Everything from the line containing "[8.00-9.00s]" through the last line of the listing below should be returned exactly, except for pictures.

^^^^^^^^^^^^^^^^

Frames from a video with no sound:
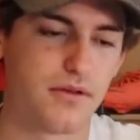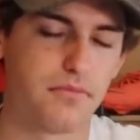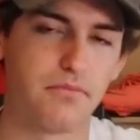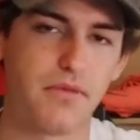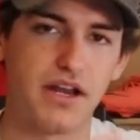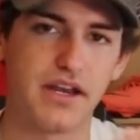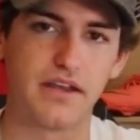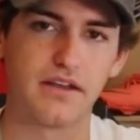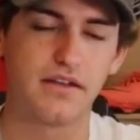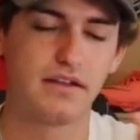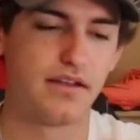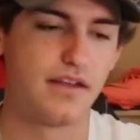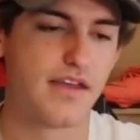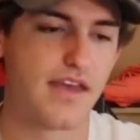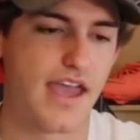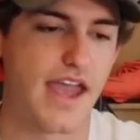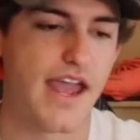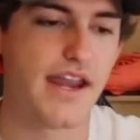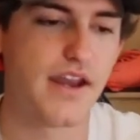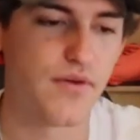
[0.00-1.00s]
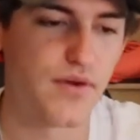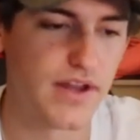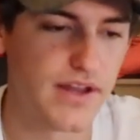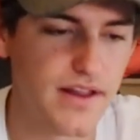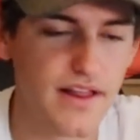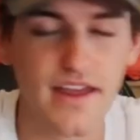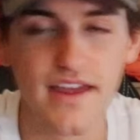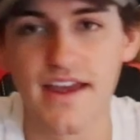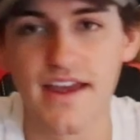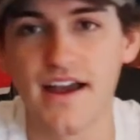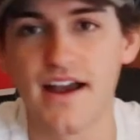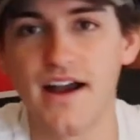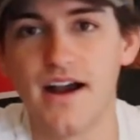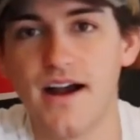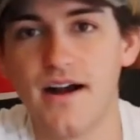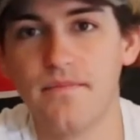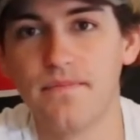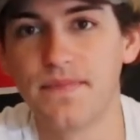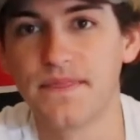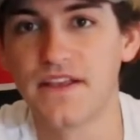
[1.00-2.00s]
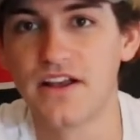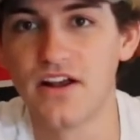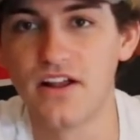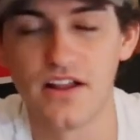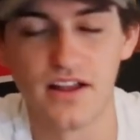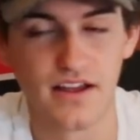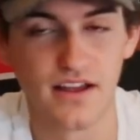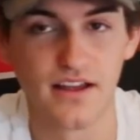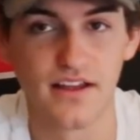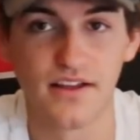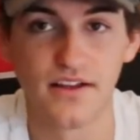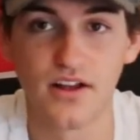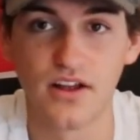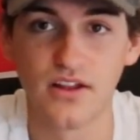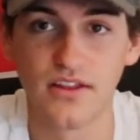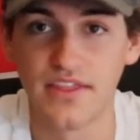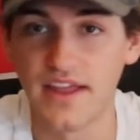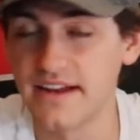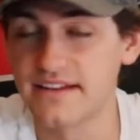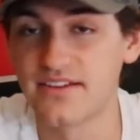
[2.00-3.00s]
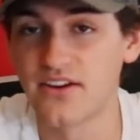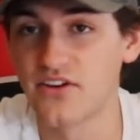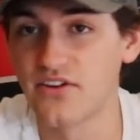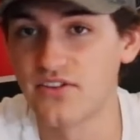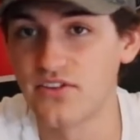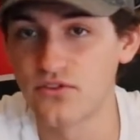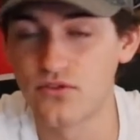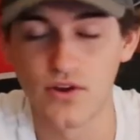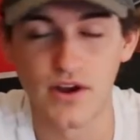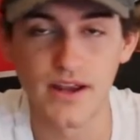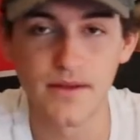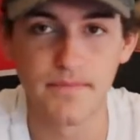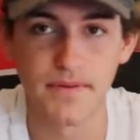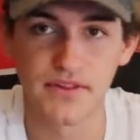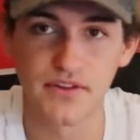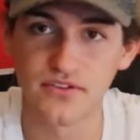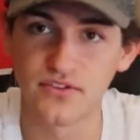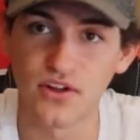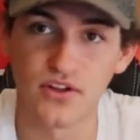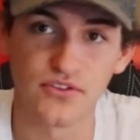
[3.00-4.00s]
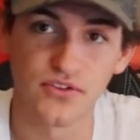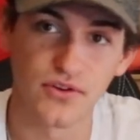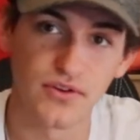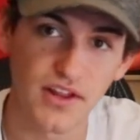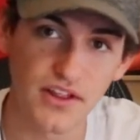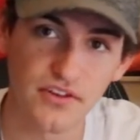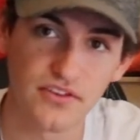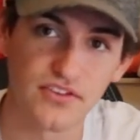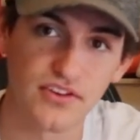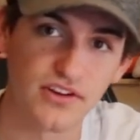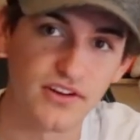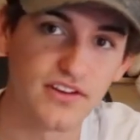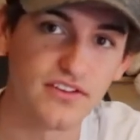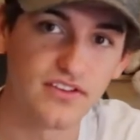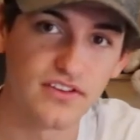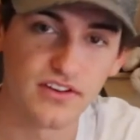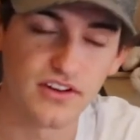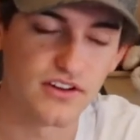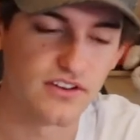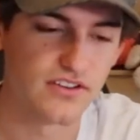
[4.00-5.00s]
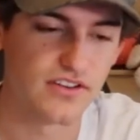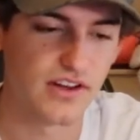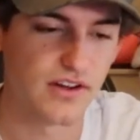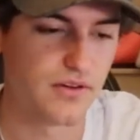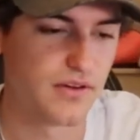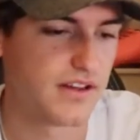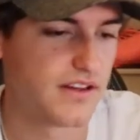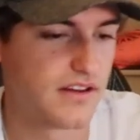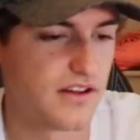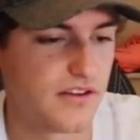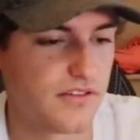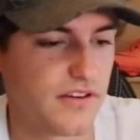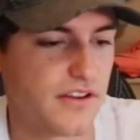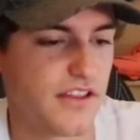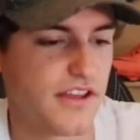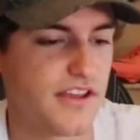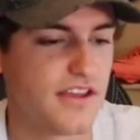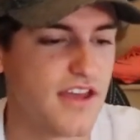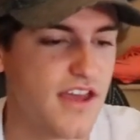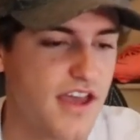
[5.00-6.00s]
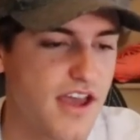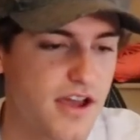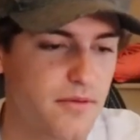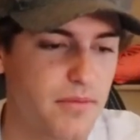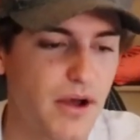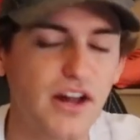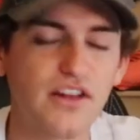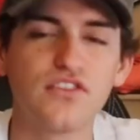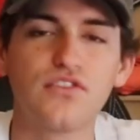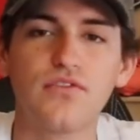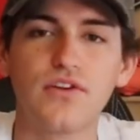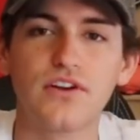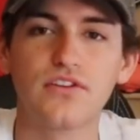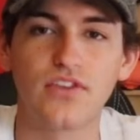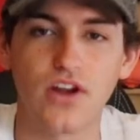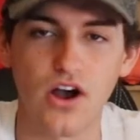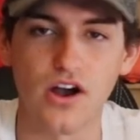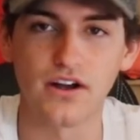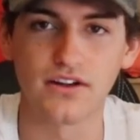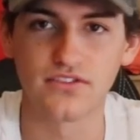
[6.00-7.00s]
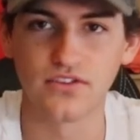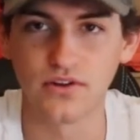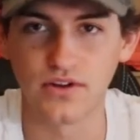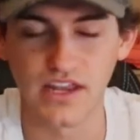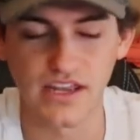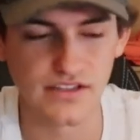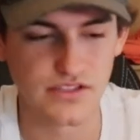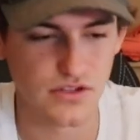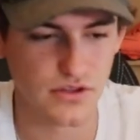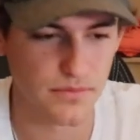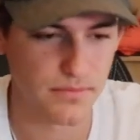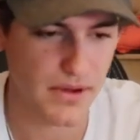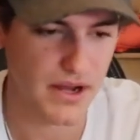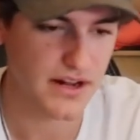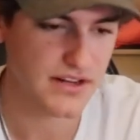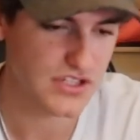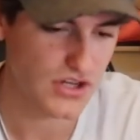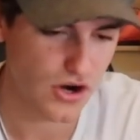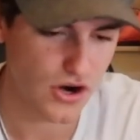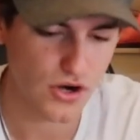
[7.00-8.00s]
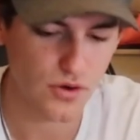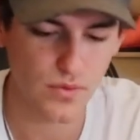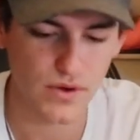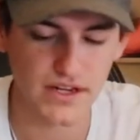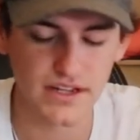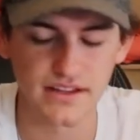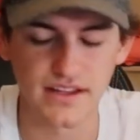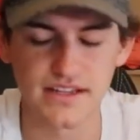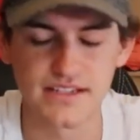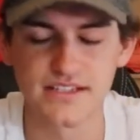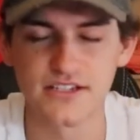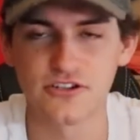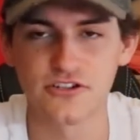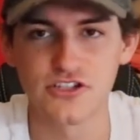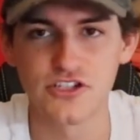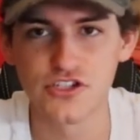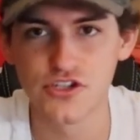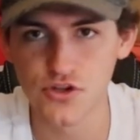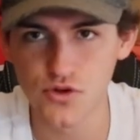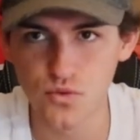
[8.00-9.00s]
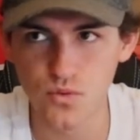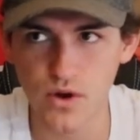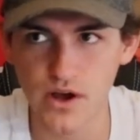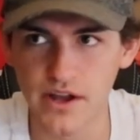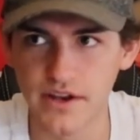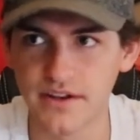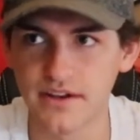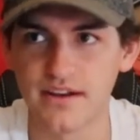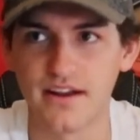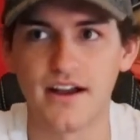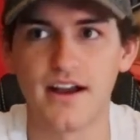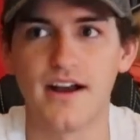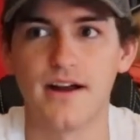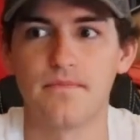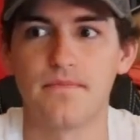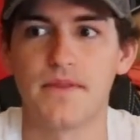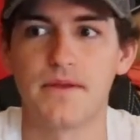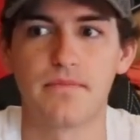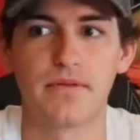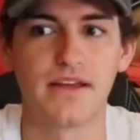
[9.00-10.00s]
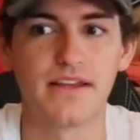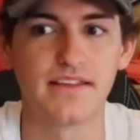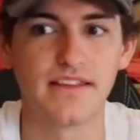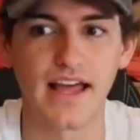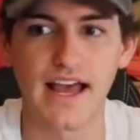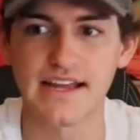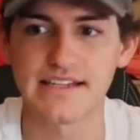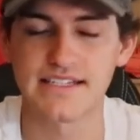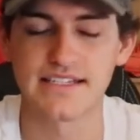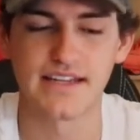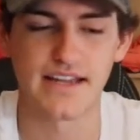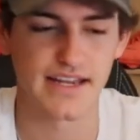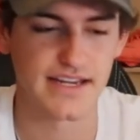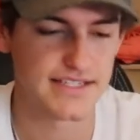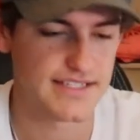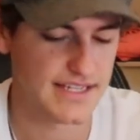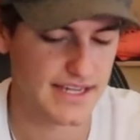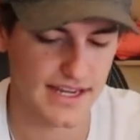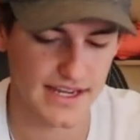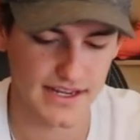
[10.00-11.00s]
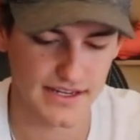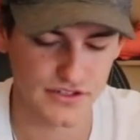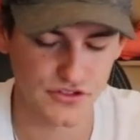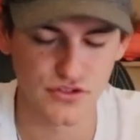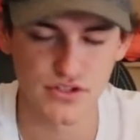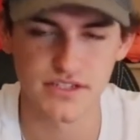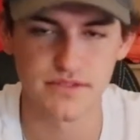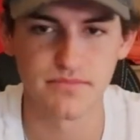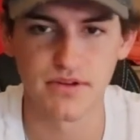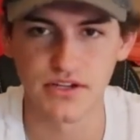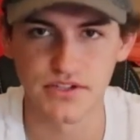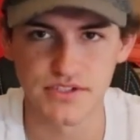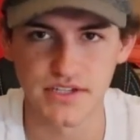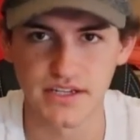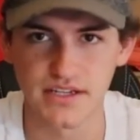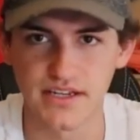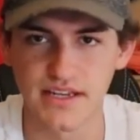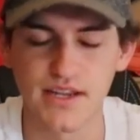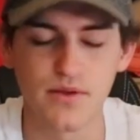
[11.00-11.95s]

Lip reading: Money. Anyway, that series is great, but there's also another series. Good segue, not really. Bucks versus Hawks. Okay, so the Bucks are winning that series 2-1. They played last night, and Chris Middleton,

^^^^^^^^^^^^^^^^

**Result:**
[8.00-9.00s]
[9.00-10.00s]
[10.00-11.00s]
[11.00-11.95s]

Lip reading: Money. Anyway, that series is great, but there's also another series. Good segue, not really. Bucks versus Hawks. Okay, so the Bucks are winning that series 2-1. They played last night, and Chris Middleton,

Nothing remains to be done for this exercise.